The run up to the 2023 general elections was always going to be torrid. For one, project Nigeria has not, since the heady days of the struggle for independence, and in the ferment of the civil war, appeared more imperilled. On several fronts, the barbarians are literally at the gate. In major parts of the north and down south, non-state actors are demonstrating a capacity to deploy weapons and tactics that daily undermine the integrity of the state, while simultaneously hurting the economy.
Within the gates, all the main measures of domestic well-being have collapsed. As bad as the unemployment indices are, they are but passing commentary on the high levels to which domestic poverty has risen – all of these worsened, no doubt, by rising and volatile domestic prices. Output numbers released last week by the nation’s bean crunchers confirm that the economy may have finally put the strictures from the COVID-19 pandemic behind it. Nonetheless, the numbers by which the economy continues to recover are nothing like what it needs to grow and develop.
Unsurprisingly, therefore, the race to succeed President Buhari, whose somnolent administration failed to make the dent on the economy’s major drawbacks that it promised at the hustings, is heating up. Accordingly, this newspaper’s bias is for a candidate familiar enough with the nation’s lead peeves – political and economic – and knowledgeable enough to proffer workable solutions.
Amongst the diverse offering of would-be candidates for office of president next year, one stands out: the incumbent governor of the Central Bank of Nigeria. Whereas those advocating his candidacy for office of the president are advertising Mr Godwin I. Emefiele as capable, regarding his understanding of the economy, PREMIUM TIMES finds his candidature disturbing. This has nothing to do with his inability to bring about stable domestic prices in his role as Governor of the Central Bank of Nigeria since 2014. Or with the many monetary policy contortions that have willfully eroded the value of the naira and the balance on the nation’s gross external reserve in the same period. Nor is our worry with Mr Emefiele’s candidature a response to the Central Bank’s many failed interventions in diverse spheres of the economy, all of which have seen the bank’s balance sheet balloon far faster than the yield on its spend.

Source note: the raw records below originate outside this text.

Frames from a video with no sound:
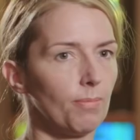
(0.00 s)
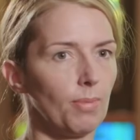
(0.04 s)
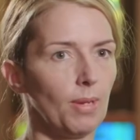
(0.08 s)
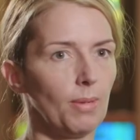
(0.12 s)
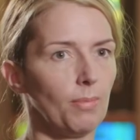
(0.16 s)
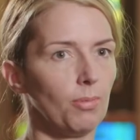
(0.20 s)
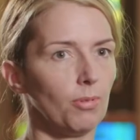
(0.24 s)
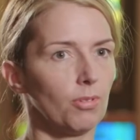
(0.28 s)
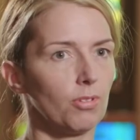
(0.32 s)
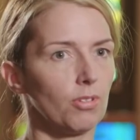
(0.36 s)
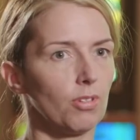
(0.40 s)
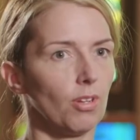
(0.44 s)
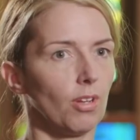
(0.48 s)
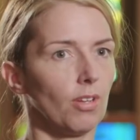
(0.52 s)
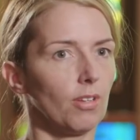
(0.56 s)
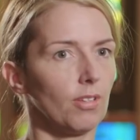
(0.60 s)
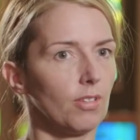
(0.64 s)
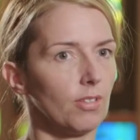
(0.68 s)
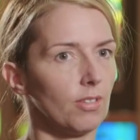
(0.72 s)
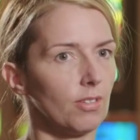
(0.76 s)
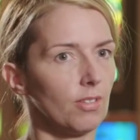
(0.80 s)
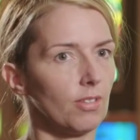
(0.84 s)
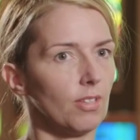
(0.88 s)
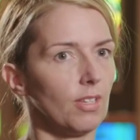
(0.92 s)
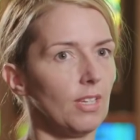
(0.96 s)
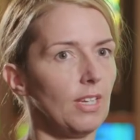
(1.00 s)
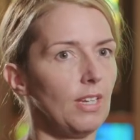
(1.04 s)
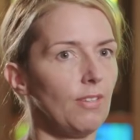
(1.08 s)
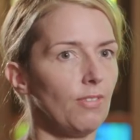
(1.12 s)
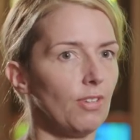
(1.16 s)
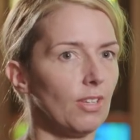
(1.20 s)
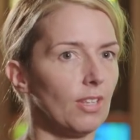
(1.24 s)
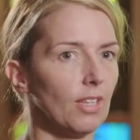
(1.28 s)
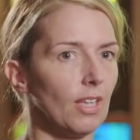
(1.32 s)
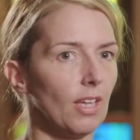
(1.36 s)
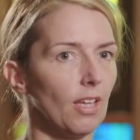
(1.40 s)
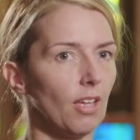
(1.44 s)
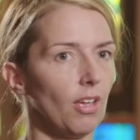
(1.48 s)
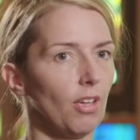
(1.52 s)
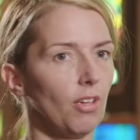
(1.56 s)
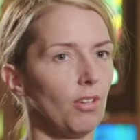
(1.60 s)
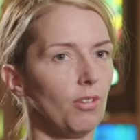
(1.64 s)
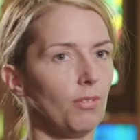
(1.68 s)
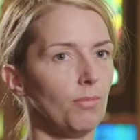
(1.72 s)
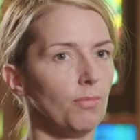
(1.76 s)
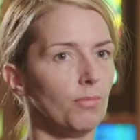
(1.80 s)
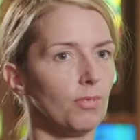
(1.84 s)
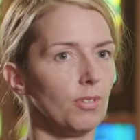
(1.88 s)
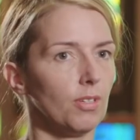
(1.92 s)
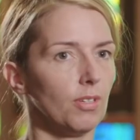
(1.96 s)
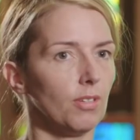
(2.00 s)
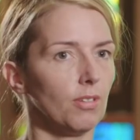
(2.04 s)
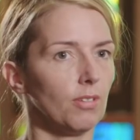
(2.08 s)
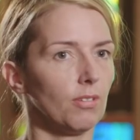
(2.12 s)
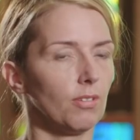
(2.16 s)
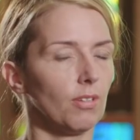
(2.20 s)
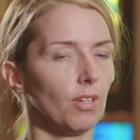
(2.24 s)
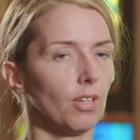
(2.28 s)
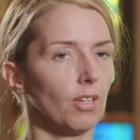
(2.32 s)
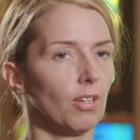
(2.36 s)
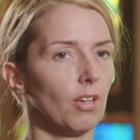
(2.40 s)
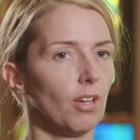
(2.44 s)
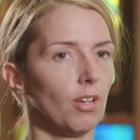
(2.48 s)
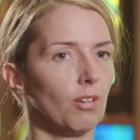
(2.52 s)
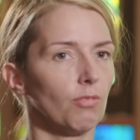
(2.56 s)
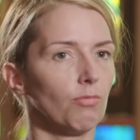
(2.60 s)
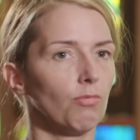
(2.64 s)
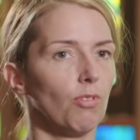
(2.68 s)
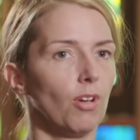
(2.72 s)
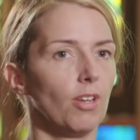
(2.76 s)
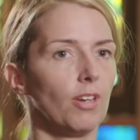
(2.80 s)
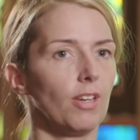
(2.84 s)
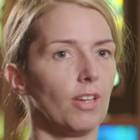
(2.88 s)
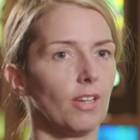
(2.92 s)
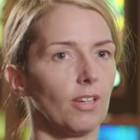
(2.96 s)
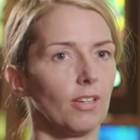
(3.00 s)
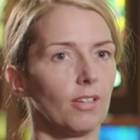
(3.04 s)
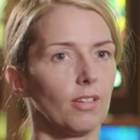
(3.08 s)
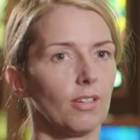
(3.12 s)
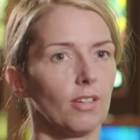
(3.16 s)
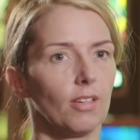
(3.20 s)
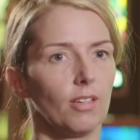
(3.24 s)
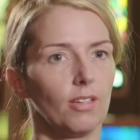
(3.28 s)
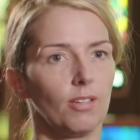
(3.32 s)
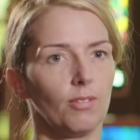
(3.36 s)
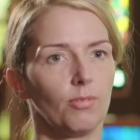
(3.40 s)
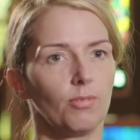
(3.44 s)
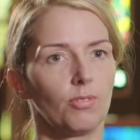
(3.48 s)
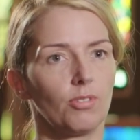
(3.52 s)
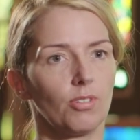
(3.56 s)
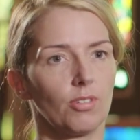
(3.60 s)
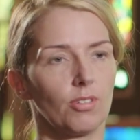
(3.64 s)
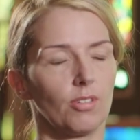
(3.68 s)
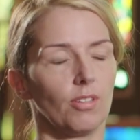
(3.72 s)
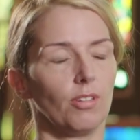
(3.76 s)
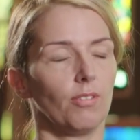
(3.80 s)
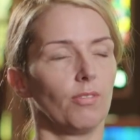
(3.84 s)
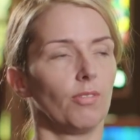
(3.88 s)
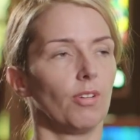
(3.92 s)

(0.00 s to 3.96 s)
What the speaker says: People started leaving their homes and kind of running, and it was just like,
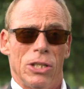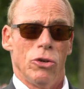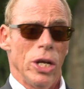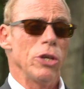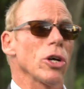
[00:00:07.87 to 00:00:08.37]
you're
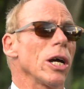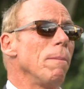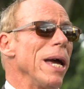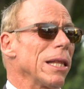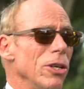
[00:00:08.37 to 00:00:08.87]
either going to
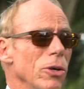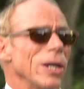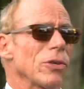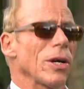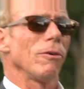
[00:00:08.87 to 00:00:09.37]
make the
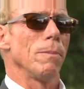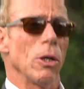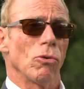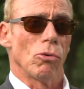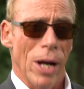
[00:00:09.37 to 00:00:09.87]
U.S. government
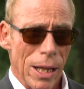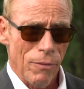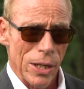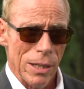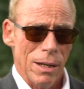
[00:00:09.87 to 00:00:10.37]

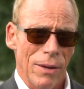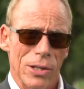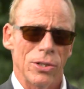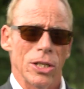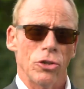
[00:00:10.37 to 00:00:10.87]
relevant on
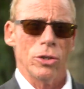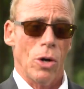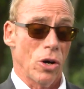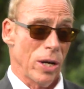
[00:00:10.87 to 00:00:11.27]
this issue or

Instead, PREMIUM TIMES believes strongly that the operational and administrative autonomy granted the central bank by its enabling statute was precisely to protect the governor from political influence. Indeed, this newspaper recognises no measure of this intent greater than the Central Bank of Nigeria Act’s cap on how much ways and means support the bank may lend the Federal Government – a provision of the Act that, as with so many others, has been shredded by Mr Emefiele’s leadership of the Central Bank.
While Mr Emefiele may have violated the spirit and letter of the Central Bank Act by succumbing to political pressure as Central Bank Governor, as is evidenced by the Bank’s continued monetisation of the Federal Government’s fiscal deficit, PREMIUM TIMES believes that it could not have been the intendment of the framers of the Central Bank Act to protect the governor from political influence by protecting a politician in that office.
If Mr Emefiele wants to run for political office, common sense and good breeding dictate that he does not sully the hallowed offices of the Central Bank as part of this process. PREMIUM TIMES notes that whereas he could have, he has not distanced himself from the clamour of those who would have him become president next year.
It is in defence of the sanctity of a key institution of the country’s economic governance that PREMIUM TIMES calls for Mr Emefiele’s immediate resignation as governor of the Central Bank of Nigeria to pursue his political ambition, if he has any, or to publicly repudiate any association with the groups clamouring for him to run for president.
It is our considered view that the statutory independence granted the Central Bank and its governor is compromised, if not totally eroded, when a sitting and serving Governor of the Bank becomes a closet politician angling or lobbying to be appointed to or to contest for a partisan political office. Whether he openly makes known his partisan political interest or does so through shadow proxies is immaterial.
Once occupancy of a partisan political office becomes his major preoccupation, his commitment to the bank’s service can no longer be guaranteed. His resignation is even more desirable because for as long as he remains at the helm, while he is consciously and calculatingly seeking the occupancy of a partisan political office, the important work of the Central Bank and the monetary policy direction of the country are likely to be subordinated to the pursuit of the actualisation of his political ambitions. In the end, the independence of the Bank is lost. And the nation poorly served by shielding a politician in this very important office.
This concern becomes very critical when we recall the ignominious role played by the Central Bank in the 2015 presidential election and in previous elections.